▸ WORK ORDER: What is needed is a word-for-word copy of all the entries, minus the pictures.
=-=-=-=-=
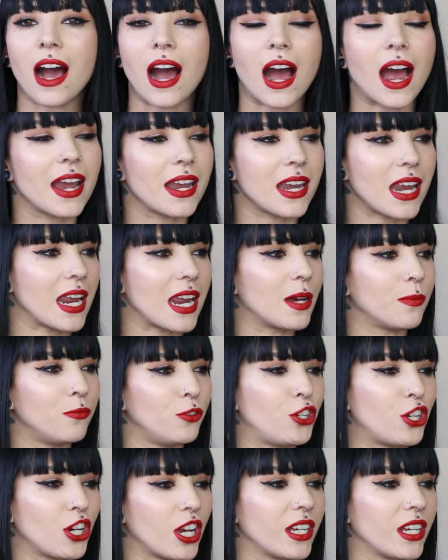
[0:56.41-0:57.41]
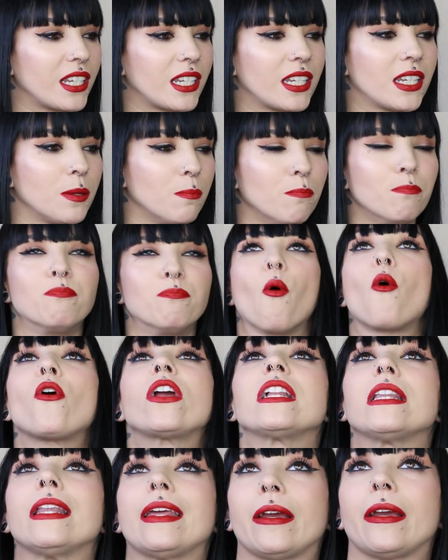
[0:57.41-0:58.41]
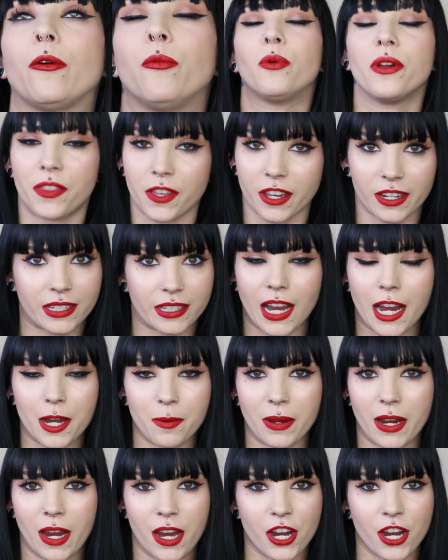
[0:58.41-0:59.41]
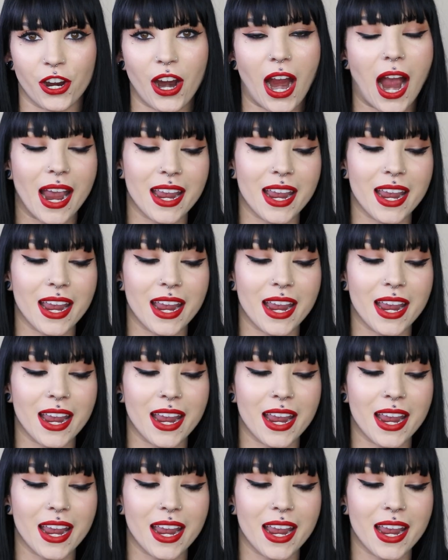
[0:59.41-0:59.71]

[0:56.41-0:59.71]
I am just boiling with excitement here.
=-=-=-=-=
▸ WRITTEN ANSWER:
[0:56.41-0:57.41]
[0:57.41-0:58.41]
[0:58.41-0:59.41]
[0:59.41-0:59.71]

[0:56.41-0:59.71]
I am just boiling with excitement here.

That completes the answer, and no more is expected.